The two-phase approach means discovery is fast (no network) and setup failures don't block the agent from starting.

The ServicePlugin protocol

from typing import Protocol, runtime_checkable
from cortex_runtime.plugins.models import PluginActionInfo, PluginHealthReport, PluginResult

@runtime_checkable
class ServicePlugin(Protocol):
    name: str
    version: str
    description: str

    async def setup(self, broker) -> None: ...
    async def teardown(self) -> None: ...
    def list_actions(self) -> list[PluginActionInfo]: ...
    async def execute_action(self, action: str, params: dict) -> PluginResult: ...
    async def health(self) -> PluginHealthReport: ...

broker is typed as Any — supply your own credential broker. The runtime never imports one, keeping this package dependency-free.


Redis key namespace

Keyspace centralizes all Redis key construction.

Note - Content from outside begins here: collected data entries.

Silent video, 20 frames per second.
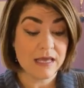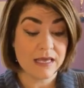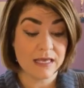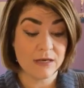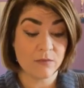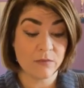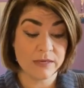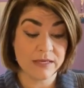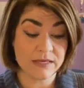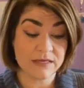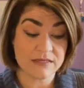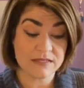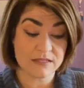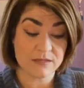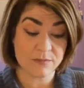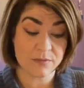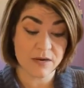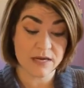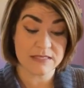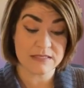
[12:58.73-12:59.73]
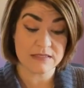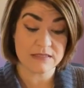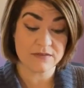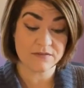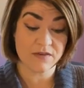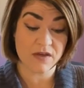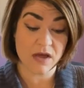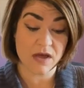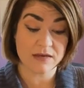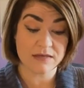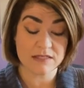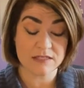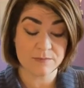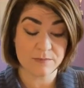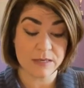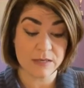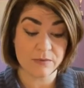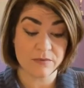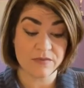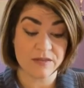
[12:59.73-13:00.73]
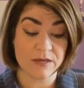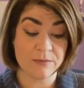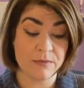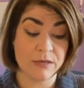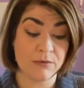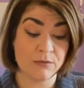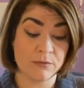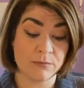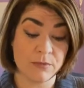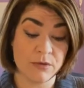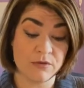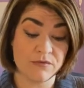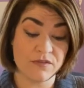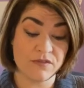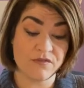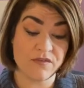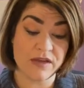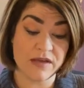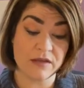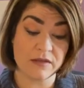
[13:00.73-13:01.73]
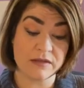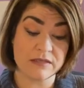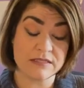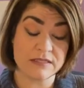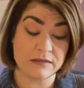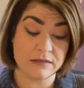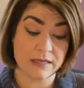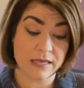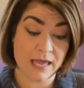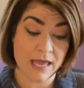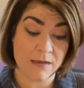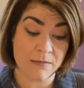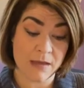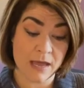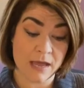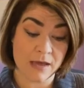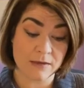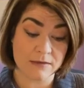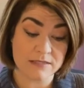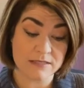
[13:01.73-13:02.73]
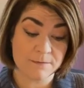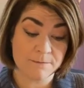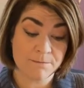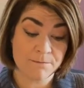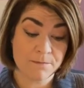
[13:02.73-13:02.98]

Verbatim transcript: he went into the presence of God to speak with him, he removed the veil until he came out.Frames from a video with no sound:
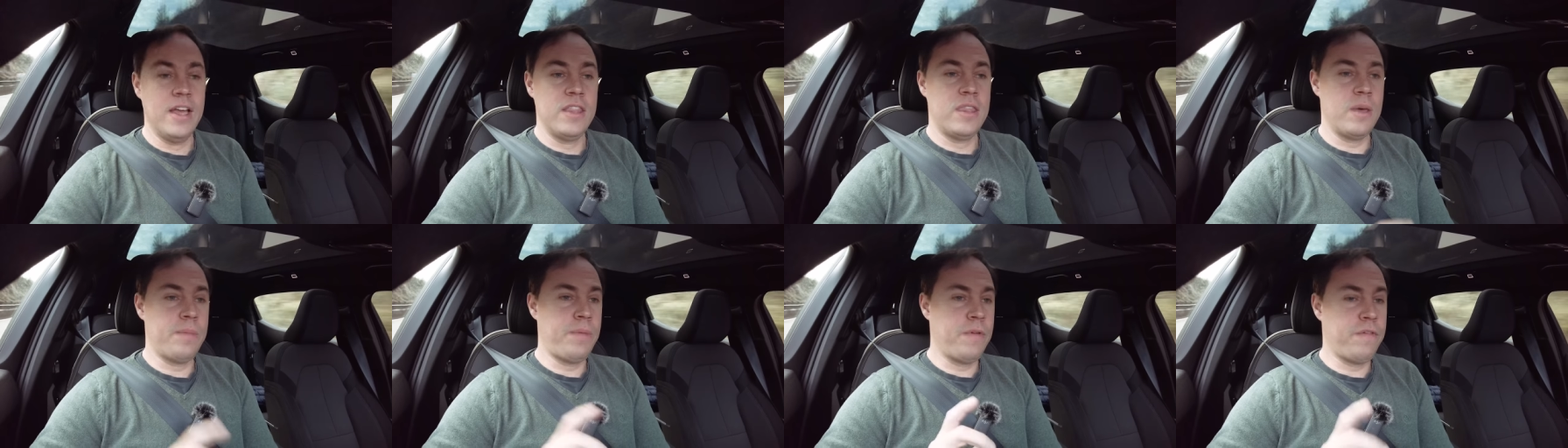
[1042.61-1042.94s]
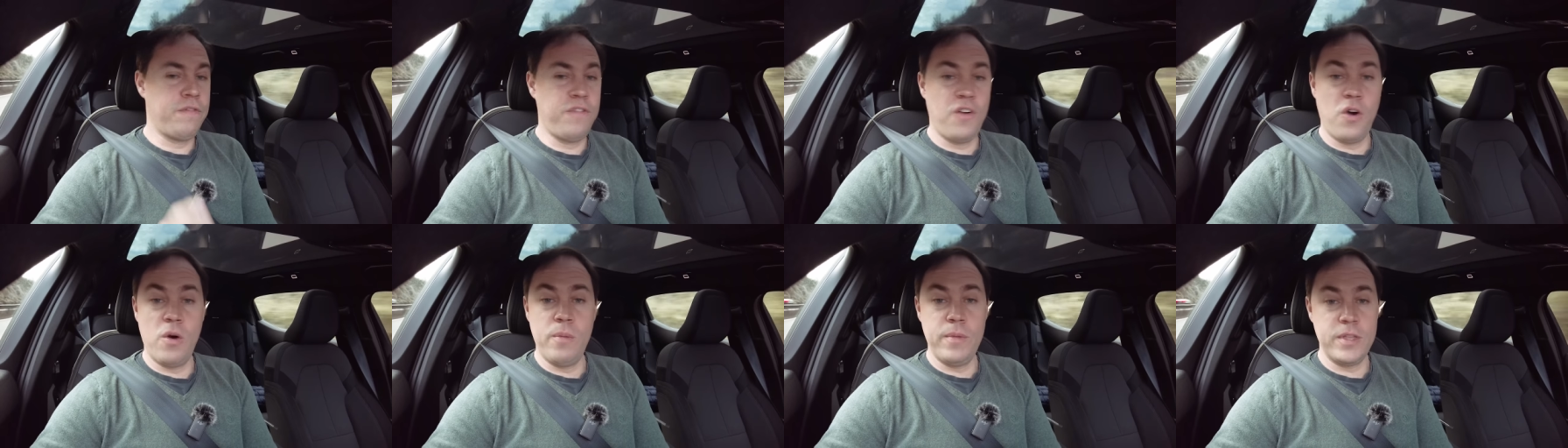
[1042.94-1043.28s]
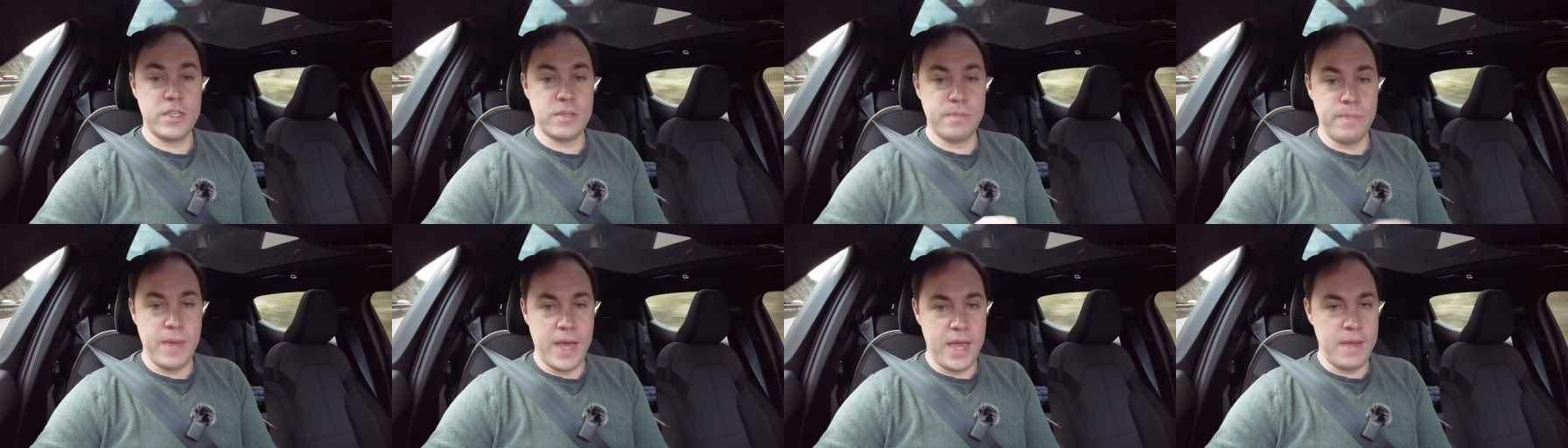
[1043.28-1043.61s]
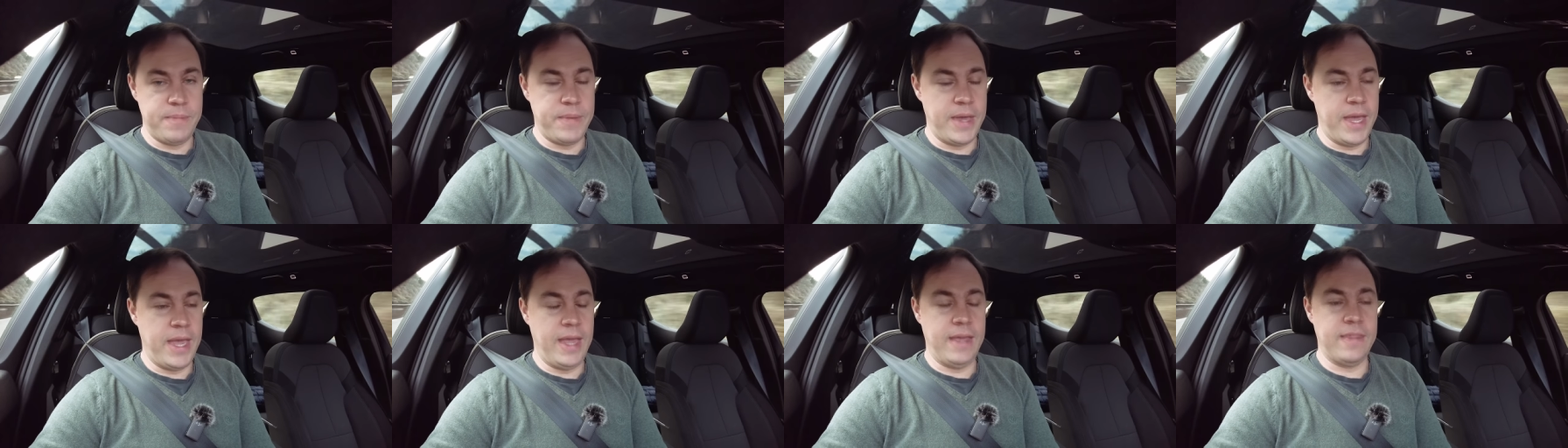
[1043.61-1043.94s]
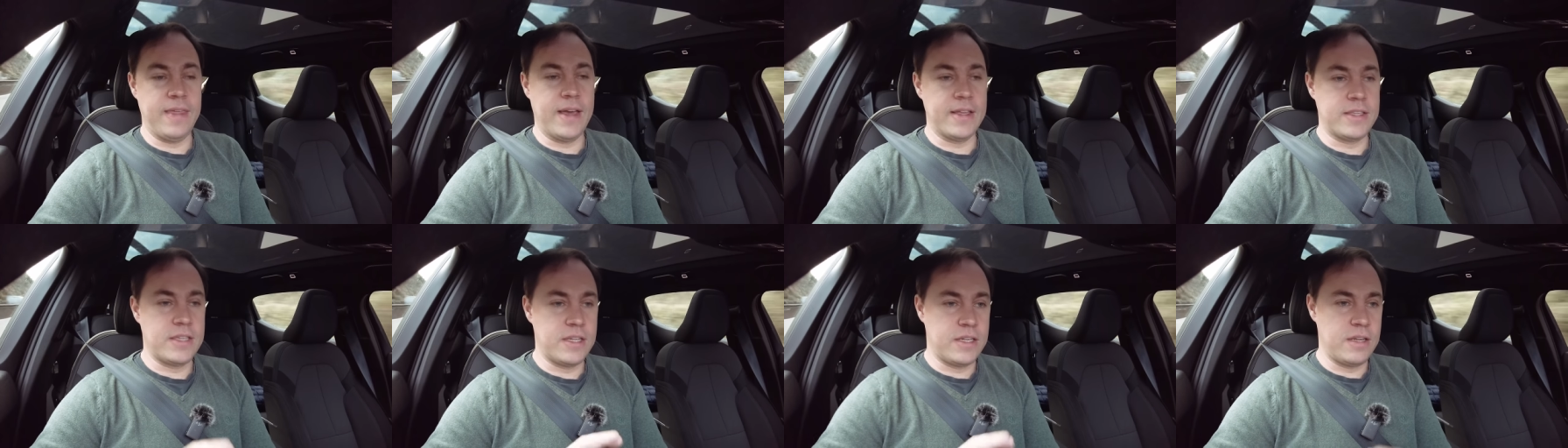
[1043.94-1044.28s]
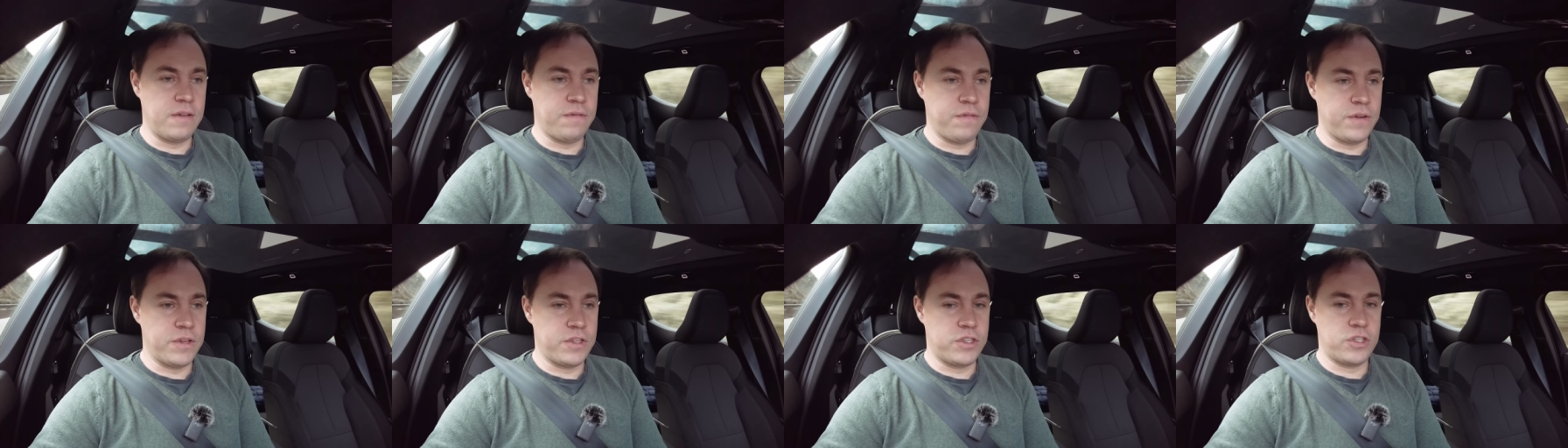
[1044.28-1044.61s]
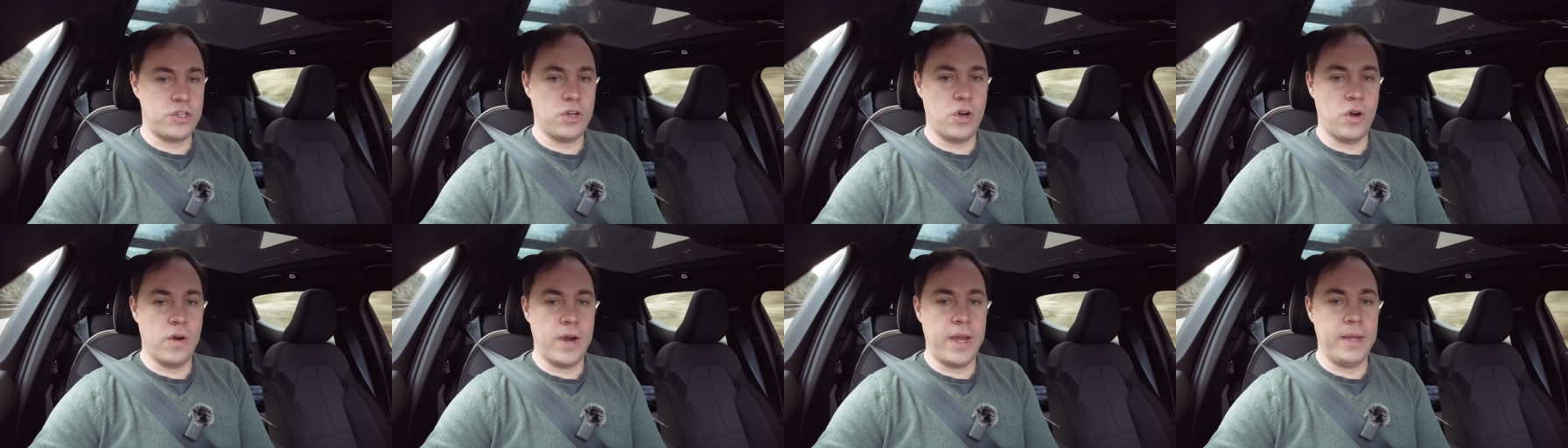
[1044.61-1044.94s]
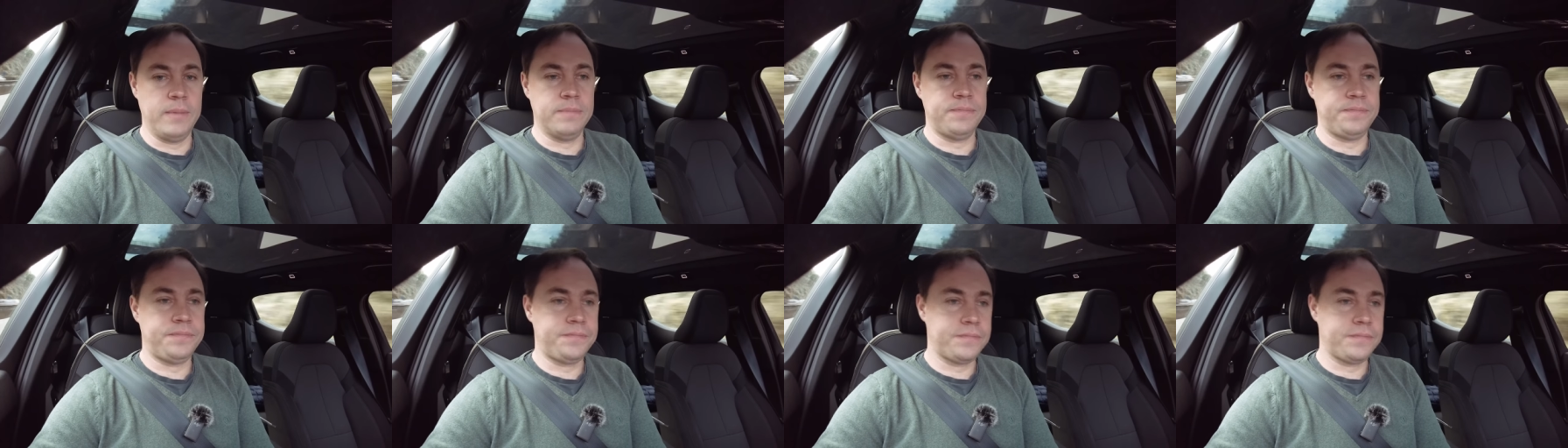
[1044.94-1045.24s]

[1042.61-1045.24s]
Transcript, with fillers: The performance, maybe, that's a different story.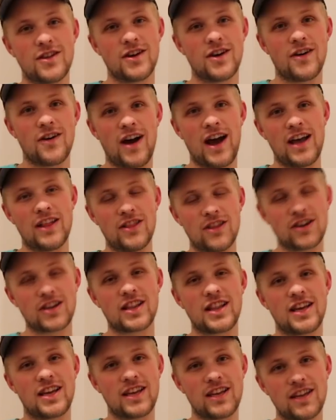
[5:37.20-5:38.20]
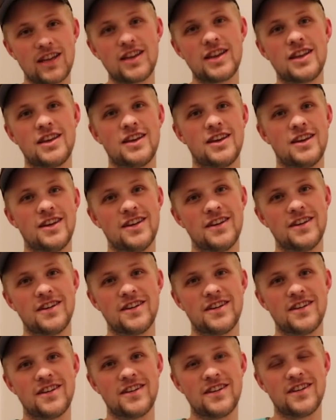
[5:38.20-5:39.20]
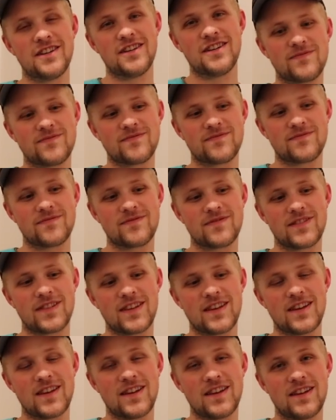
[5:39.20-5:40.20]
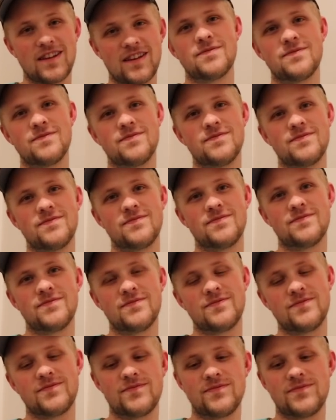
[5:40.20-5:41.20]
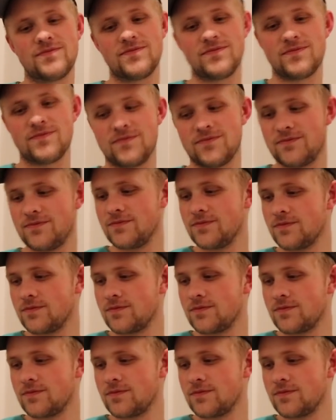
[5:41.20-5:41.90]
though I looked like an idiot. You helped your team a lot. You had some good rounds. But if I had one moreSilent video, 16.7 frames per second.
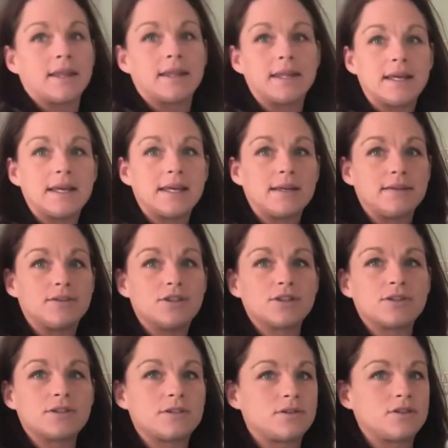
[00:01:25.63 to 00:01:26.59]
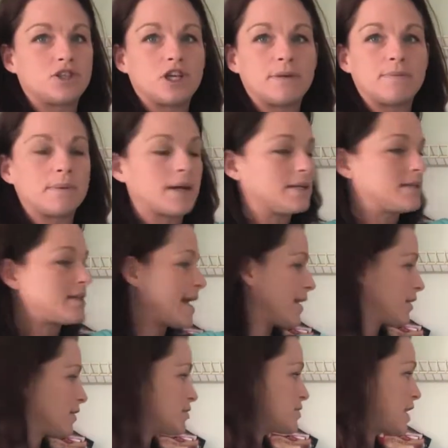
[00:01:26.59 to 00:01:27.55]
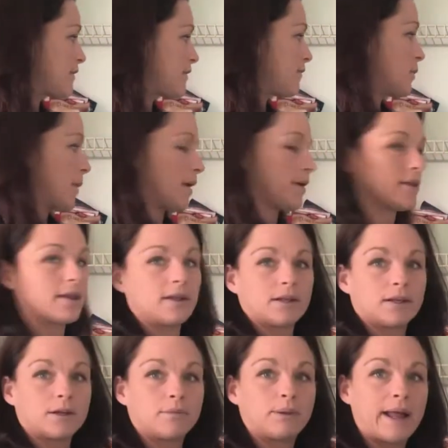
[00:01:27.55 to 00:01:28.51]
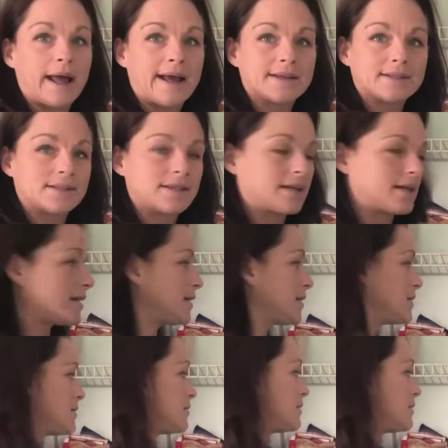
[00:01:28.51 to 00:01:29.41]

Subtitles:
the just cheap containers everywhere, the little plastic,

Two modes:

Mode Prefix When
Fleet (global) cortex: CORTEX_ORG_ID absent, None, or "personal"
Org-partitioned cortex:{org_id}: Any other CORTEX_ORG_ID
from cortex_runtime.redis_keys import Keyspace

ks = Keyspace()                          # fleet
ks.tasks_domain_stream("eng")            # → "cortex:tasks:eng"

ks = Keyspace("acme")                    # org-scoped
ks.tasks_domain_stream("eng")            # → "cortex:acme:tasks:eng"

All stream names, result keys, responded keys, and session keys go through Keyspace. This makes multi-tenant hosting possible by changing one config value.


Honest tradeoffs

These are known limitations of the current extraction, not future promises:

  • Consumer name is hardcoded to {identity}-1. Multi-consumer parallelism within a single agent process requires a naming scheme — not yet designed.
  • Memory proposals use string-matching ([MEMORY: category/name]) rather than a structured protocol. Works in practice; fragile at the edges.
  • Domain file cache in ContextRuntime is never invalidated within a process lifetime. Long-running agents see stale domain facts after an update.
  • The provider turn-loop driver (providers/_loop_driver.py) is a TODO stub. You must implement CortexProvider yourself for now.